Thanks for providing the helpful data. It appears you have set your nova.conf correctly (this is where your scheduler is running, yes?). I notice you have duplicated the ram_weight_multiplier setting but that shouldn't hurt anything.
The relevant scheduler log is this one:
2019-04-17 19:53:07.303 98874 DEBUG nova.scheduler.filter_scheduler [req-02fb5504-cbdb-4219-9509-d2be9da7bb0e 6a4c2e32919e4a6fa5c5d956beb68eef 9f22e9bfa7974e14871d58bbb62242b2 - default default] Weighed [(cpu1, cpu1) ram: 32153MB disk: 1906688MB io_ops: 0 instances: 0, (cpu2, cpu2) ram: 30105MB disk: 1886208MB io_ops: 0 instances: 1] _get_sorted_hosts
/usr/lib/python2.7/site-packages/nova/scheduler/filter_scheduler.py:455
and here we see that host 'cpu1' is being weighed ahead of host 'cpu2', which is the problem. I don't understand this considering the docs say that setting the ram_weight_multiplier to a negative value should result in the host with the lesser RAM being weighed higher/first. According to your log, the opposite is happening -- 'cpu1' with 32153MB RAM is being weighed higher than 'cpu2' with 30105MB RAM.
Either your ram_weight_multiplier setting is not being picked up or there's a bug causing weight to be applied with reverse logic?

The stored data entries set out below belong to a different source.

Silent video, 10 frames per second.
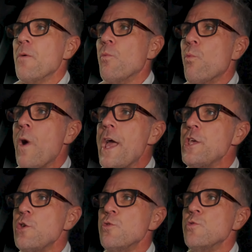Where
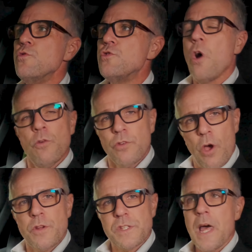you don't
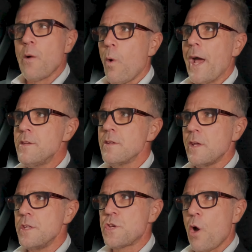notice that weight
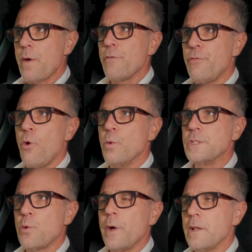is going
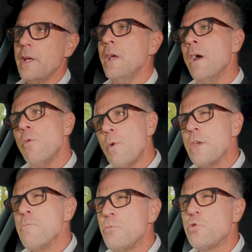forwards quickly. Where
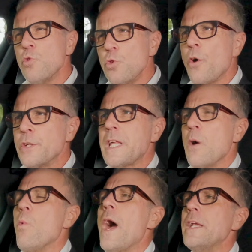you do notice
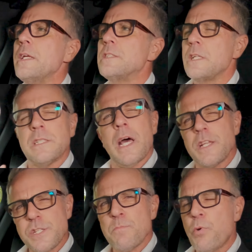that weight is
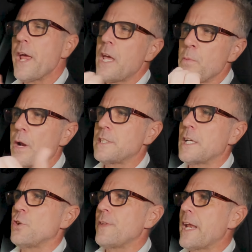under some braking, but I'll
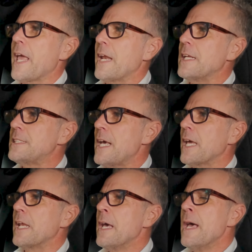touch on that again in a second.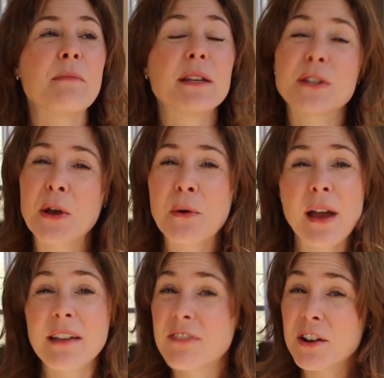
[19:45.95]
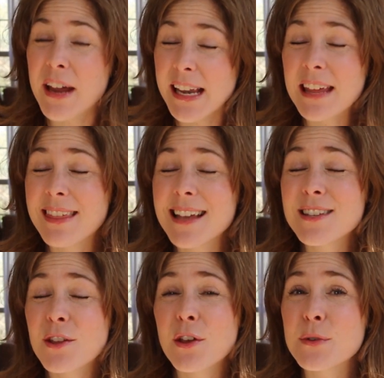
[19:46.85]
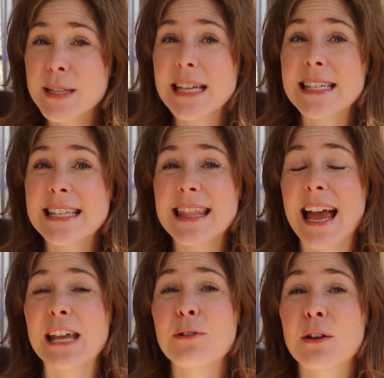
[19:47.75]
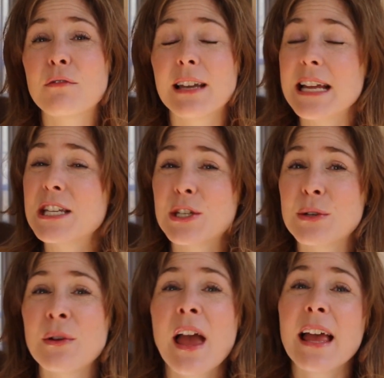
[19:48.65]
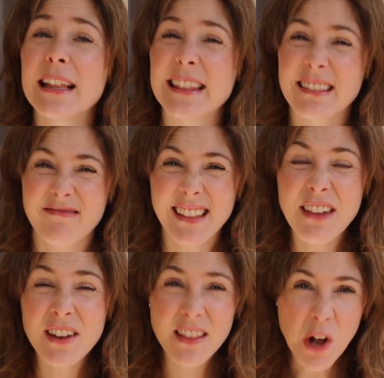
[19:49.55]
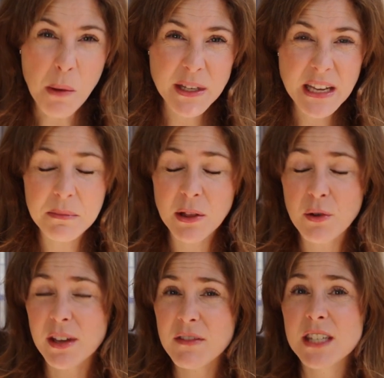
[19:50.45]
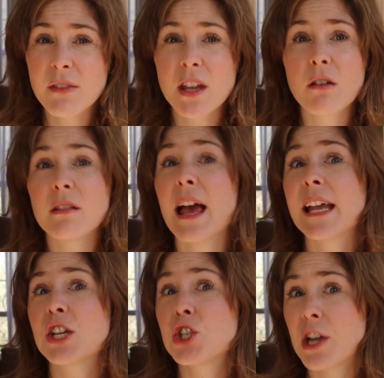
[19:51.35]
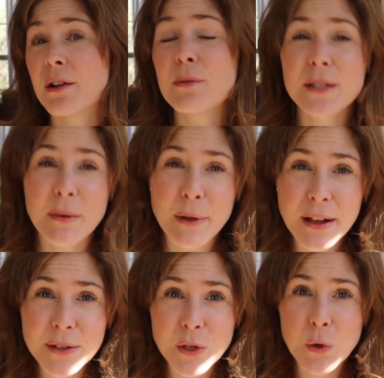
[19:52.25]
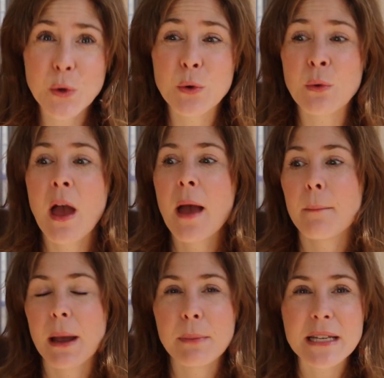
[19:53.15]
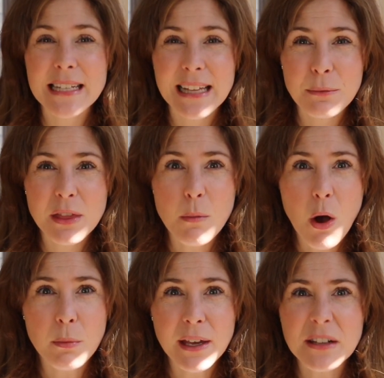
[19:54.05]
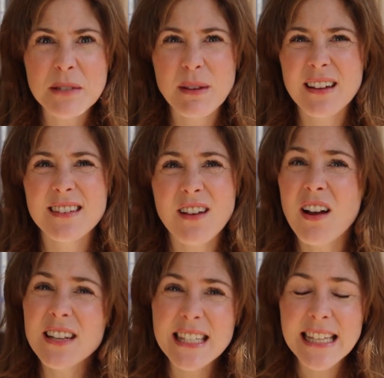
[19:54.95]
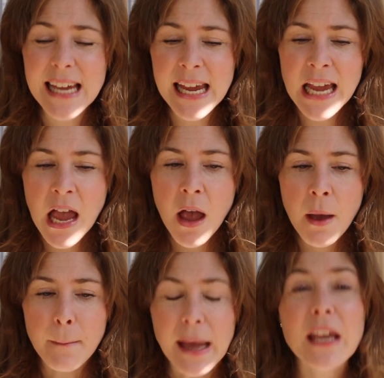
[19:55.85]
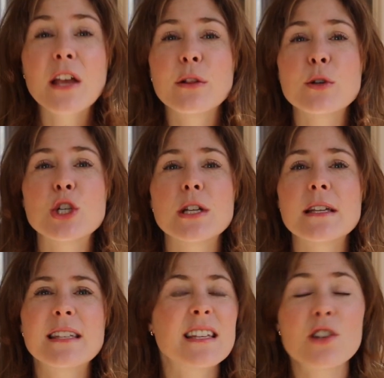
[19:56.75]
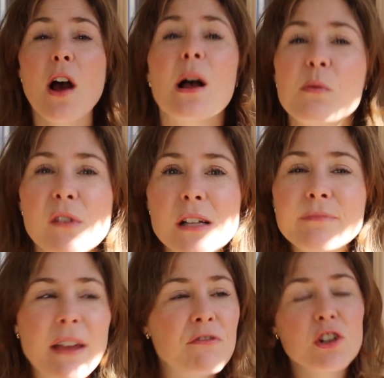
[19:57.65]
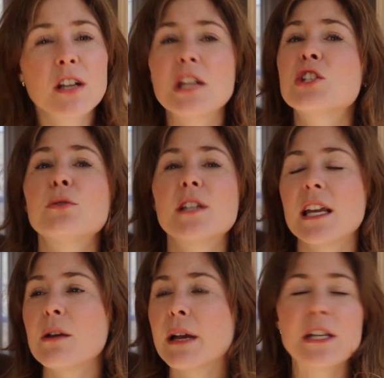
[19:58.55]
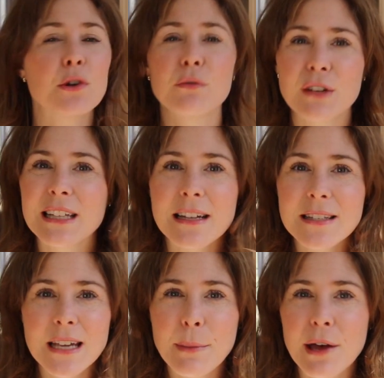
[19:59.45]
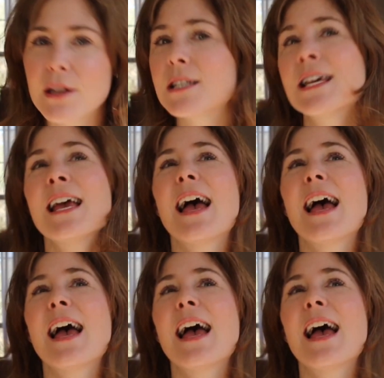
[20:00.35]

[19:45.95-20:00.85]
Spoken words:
So if there are any things on those lists that you can relate to, leave it in the comments down below. Give this video a like, share it with someone else who might be dealing with the mom guilt, because honestly, my conclusion is it's not helpful. If you're gonna do it anyway, don't feel guilty about it.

Can you look at the scheduler debug log when the service first started up and verify what value of ram_weight_multiplier the service is using?
-melanie
>> On 4/16/2019 7:03 PM, melanie witt wrote: >> To debug further, you should set debug to True in the nova.conf on >> your scheduler host and look for which filter is removing the >> desired >> host for the second VM. You can find where to start by looking for >> a >> message like, "Starting with N host(s)". If you have two hosts >> with >> enough RAM, you should see "Starting with 2 host(s)" and then look >> for >> the log message where it says "Filter returned 1 host(s)" and that >> will be the filter that is removing the desired host. Once you >> know >> which filter is removing it, you can debug further. > > If the other host isn't getting filtered out, it could be the > weighers that aren't prioritizing the host you expect, but debug > logs > should dump the weighed hosts as well which might give a clue.